* EXERCISE *
All that is wanted is the span of lines from the one with "[4.17-4.38s]" to the last line of the data, copied exactly.

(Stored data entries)
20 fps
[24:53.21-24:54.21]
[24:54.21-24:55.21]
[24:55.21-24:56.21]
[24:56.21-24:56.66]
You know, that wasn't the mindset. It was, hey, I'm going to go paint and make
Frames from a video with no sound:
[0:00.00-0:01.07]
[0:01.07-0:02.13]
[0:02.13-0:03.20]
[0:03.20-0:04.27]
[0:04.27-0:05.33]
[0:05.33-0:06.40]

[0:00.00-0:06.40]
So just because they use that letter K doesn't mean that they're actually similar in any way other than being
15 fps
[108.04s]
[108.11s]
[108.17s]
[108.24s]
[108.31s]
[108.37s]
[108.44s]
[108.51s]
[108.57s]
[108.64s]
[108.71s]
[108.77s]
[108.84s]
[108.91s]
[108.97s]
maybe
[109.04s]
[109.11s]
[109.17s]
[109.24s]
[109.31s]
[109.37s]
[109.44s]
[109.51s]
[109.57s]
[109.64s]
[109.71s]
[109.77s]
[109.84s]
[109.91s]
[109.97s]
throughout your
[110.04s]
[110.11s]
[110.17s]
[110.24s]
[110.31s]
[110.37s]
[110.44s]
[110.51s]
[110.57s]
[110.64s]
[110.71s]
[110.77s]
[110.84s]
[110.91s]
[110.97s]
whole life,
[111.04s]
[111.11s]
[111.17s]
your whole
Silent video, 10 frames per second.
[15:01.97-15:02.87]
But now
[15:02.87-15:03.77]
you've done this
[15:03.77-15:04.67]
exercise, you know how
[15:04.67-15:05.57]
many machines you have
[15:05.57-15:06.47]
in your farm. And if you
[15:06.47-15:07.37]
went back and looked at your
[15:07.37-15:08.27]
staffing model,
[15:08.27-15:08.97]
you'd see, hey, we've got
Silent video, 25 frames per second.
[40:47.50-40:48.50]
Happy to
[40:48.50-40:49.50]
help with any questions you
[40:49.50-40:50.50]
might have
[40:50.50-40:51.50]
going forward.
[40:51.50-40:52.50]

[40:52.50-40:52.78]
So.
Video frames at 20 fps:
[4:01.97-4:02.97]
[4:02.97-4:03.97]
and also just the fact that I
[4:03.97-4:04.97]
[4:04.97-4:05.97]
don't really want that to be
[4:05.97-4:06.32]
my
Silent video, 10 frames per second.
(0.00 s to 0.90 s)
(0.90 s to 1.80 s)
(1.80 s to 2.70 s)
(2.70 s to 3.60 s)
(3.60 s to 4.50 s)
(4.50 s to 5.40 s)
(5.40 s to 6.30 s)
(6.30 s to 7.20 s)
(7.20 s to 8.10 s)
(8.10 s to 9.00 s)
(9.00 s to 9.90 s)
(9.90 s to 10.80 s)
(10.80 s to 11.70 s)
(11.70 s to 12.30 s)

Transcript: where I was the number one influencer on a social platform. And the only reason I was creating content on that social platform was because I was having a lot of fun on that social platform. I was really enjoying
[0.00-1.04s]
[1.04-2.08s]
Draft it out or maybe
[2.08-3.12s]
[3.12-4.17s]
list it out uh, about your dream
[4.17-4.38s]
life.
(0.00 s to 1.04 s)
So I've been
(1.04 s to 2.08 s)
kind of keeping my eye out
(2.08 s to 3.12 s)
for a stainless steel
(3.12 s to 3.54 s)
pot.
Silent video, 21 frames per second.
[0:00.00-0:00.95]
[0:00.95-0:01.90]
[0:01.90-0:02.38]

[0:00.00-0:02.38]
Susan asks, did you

* YOUR SOLUTION *
[4.17-4.38s]
life.
(0.00 s to 1.04 s)
So I've been
(1.04 s to 2.08 s)
kind of keeping my eye out
(2.08 s to 3.12 s)
for a stainless steel
(3.12 s to 3.54 s)
pot.
Silent video, 21 frames per second.
[0:00.00-0:00.95]
[0:00.95-0:01.90]
[0:01.90-0:02.38]

[0:00.00-0:02.38]
Susan asks, did you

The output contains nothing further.